Ivair de Lima criava pássaros em gaiolas, e hoje entende a importância deles em liberdade para o ecossistema
Caroline Rangel/TV Globo
Além das atividades desenvolvidas na fazenda, quem trabalha no projeto também promove rodas diálogos e cursos sobre educação ambiental, para as comunidades vizinhas. Ivair de Lima tem 21 anos, e desde os 10 anos criava pássaros em gaiola.
A família, que trabalha com agricultura, participou de uma das conversas sobre a importância de manter animais como pássaros, tatus, veados e emas, soltos na Caatinga. O diálogo conscientizou Ivair.

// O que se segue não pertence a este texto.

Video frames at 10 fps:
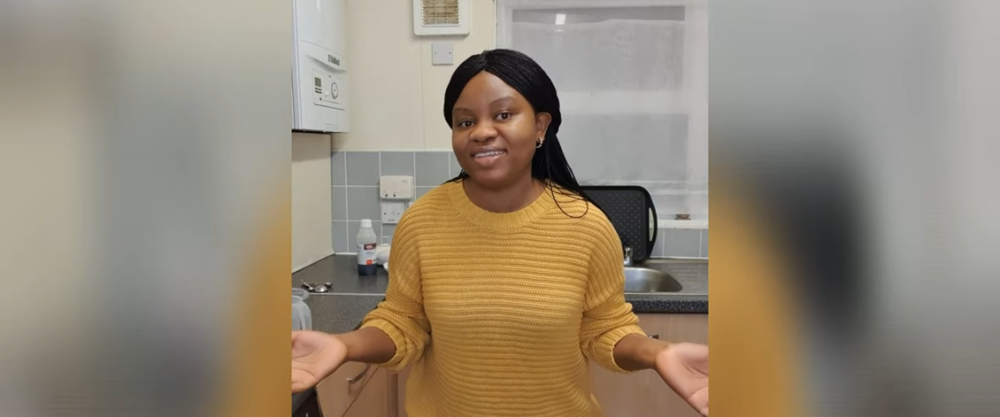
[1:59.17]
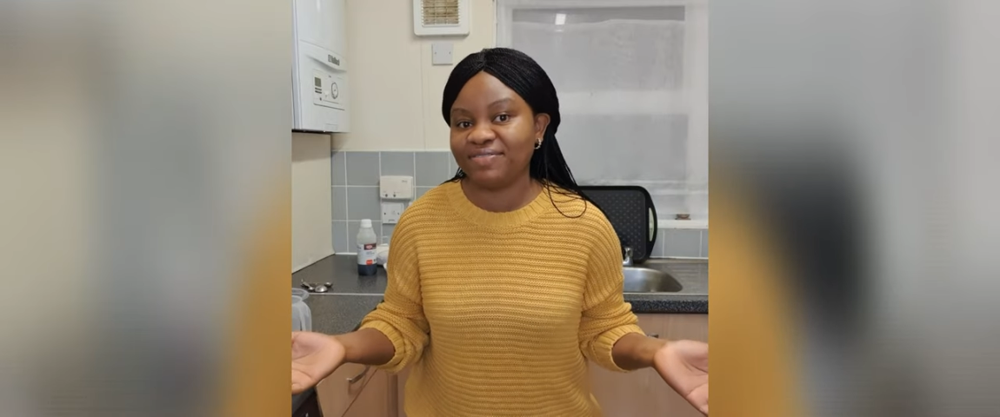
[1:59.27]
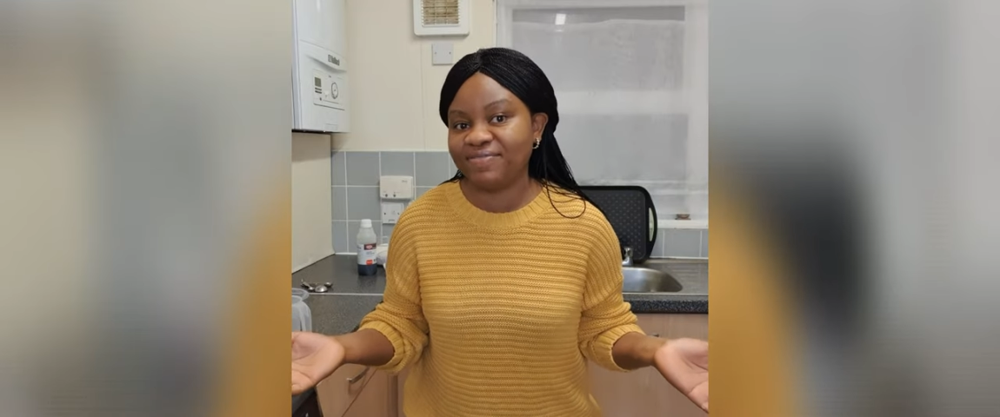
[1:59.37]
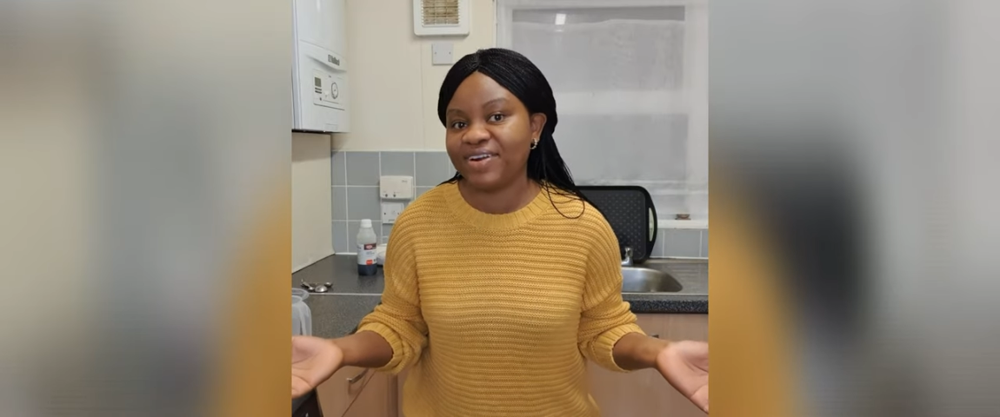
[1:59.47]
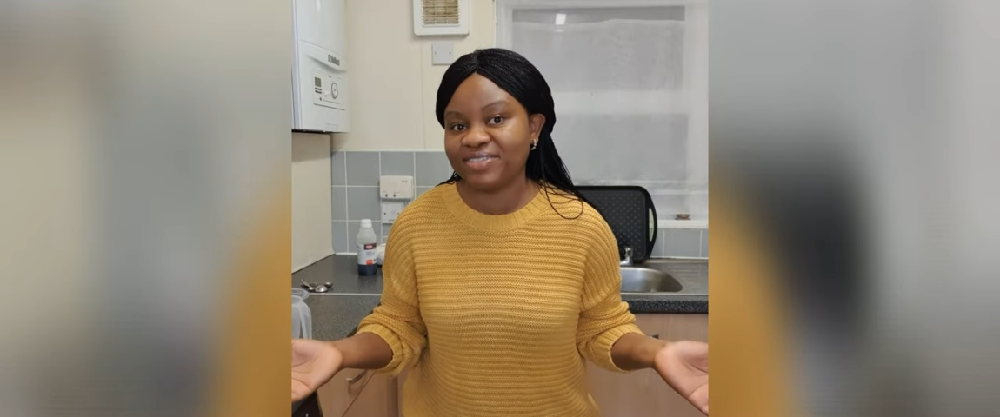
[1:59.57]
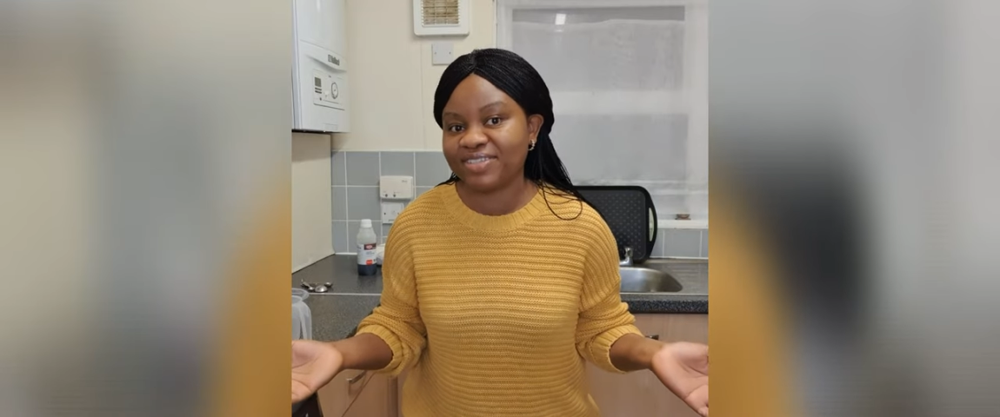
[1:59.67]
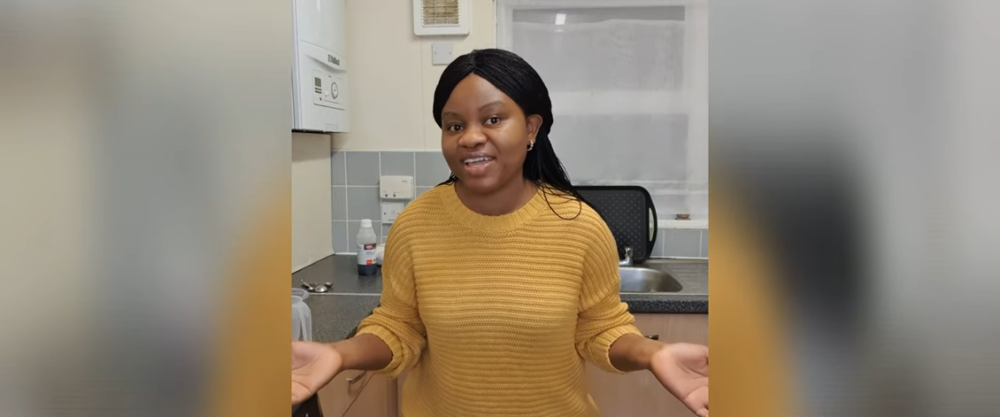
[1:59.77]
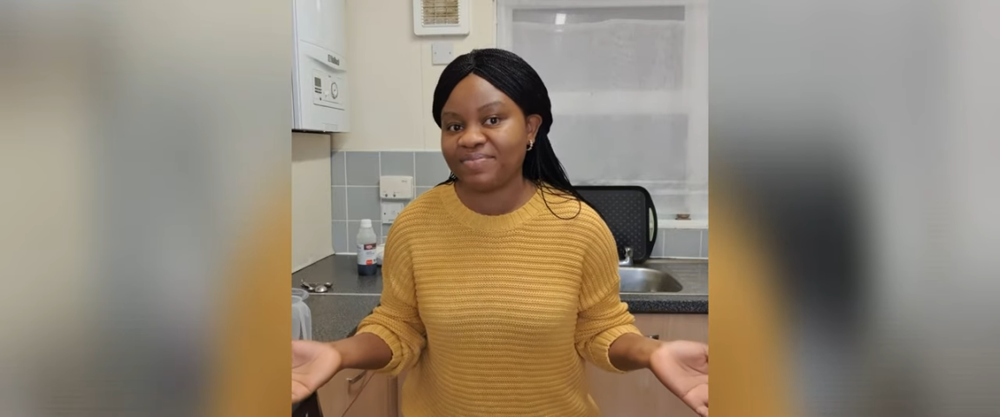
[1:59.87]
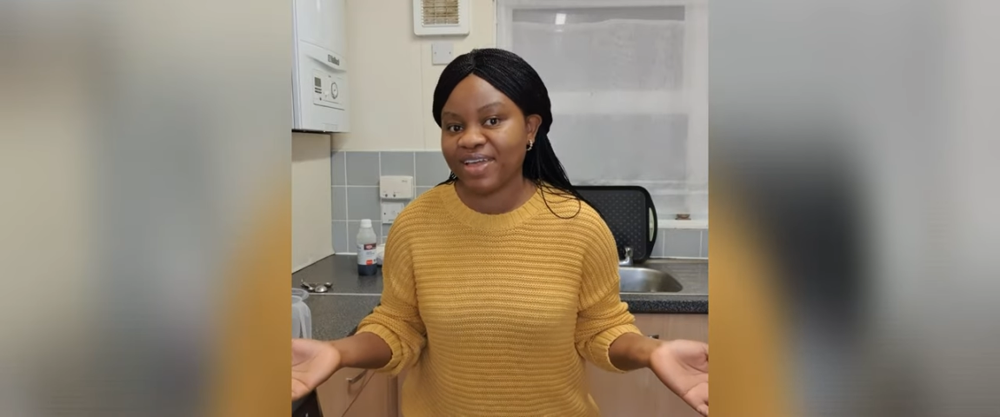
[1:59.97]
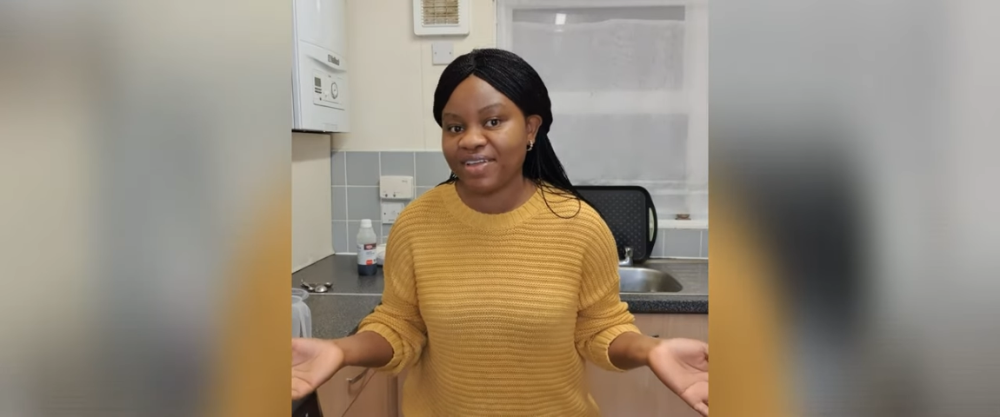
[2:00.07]
it the first
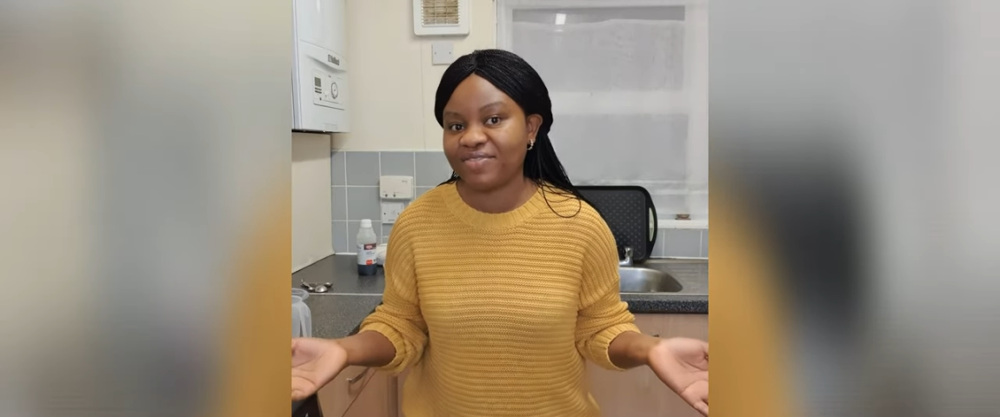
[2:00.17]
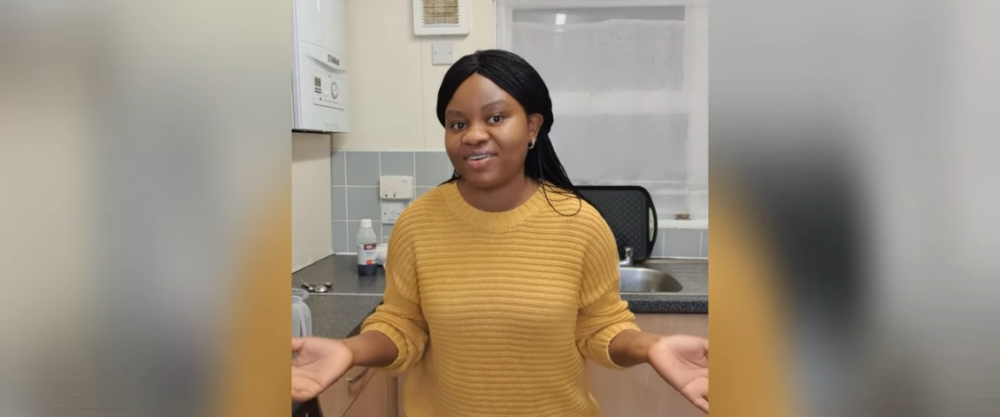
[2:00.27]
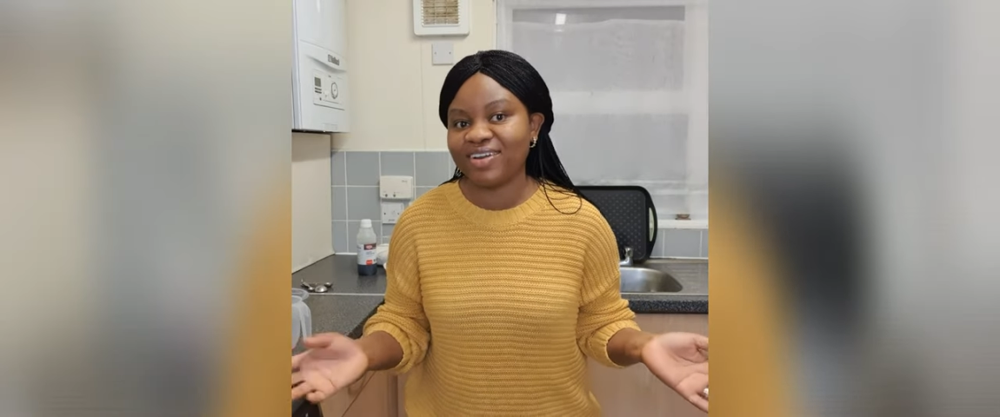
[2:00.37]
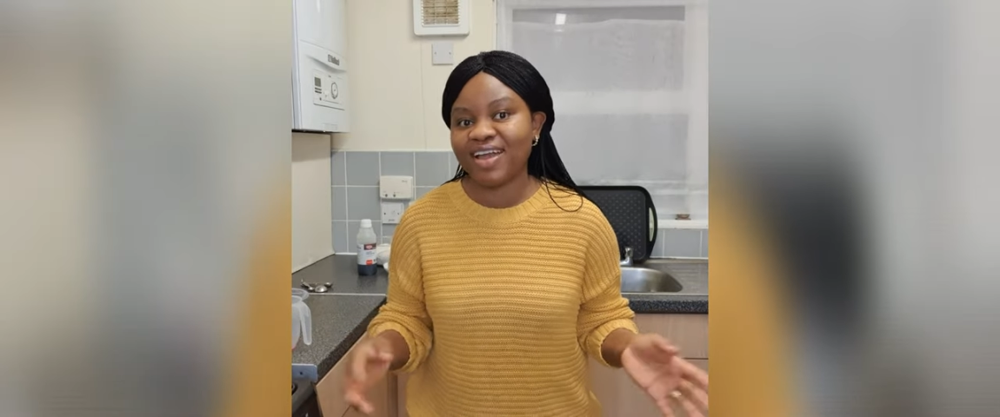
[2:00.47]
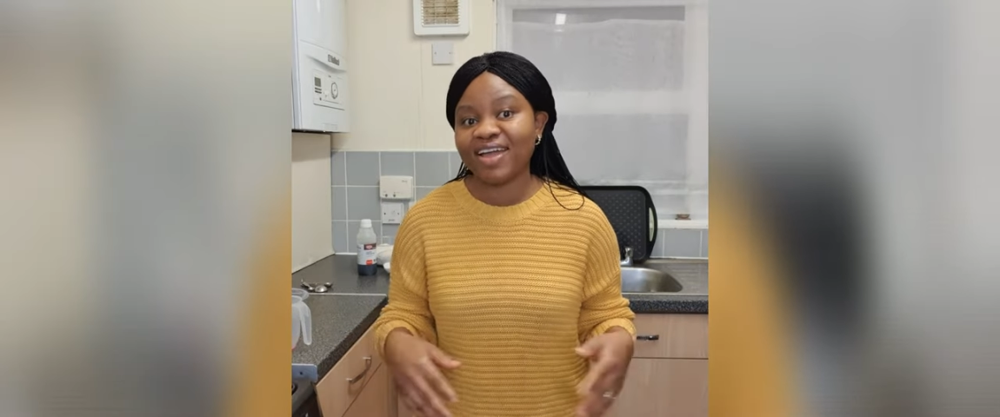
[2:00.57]
time ever.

“Eu achava bonito eles cantando na gaiola, mas agora eu crio eles soltos. É mais bonito eles voando entre as árvores. E também ajudo no restauro da Caatinga com o sistema agroflorestal, plantando mudas. É importante esse cuidado”, declarou o jovem, que também ajuda o Ibama a soltar os animais silvestres na fazenda Serra Grande.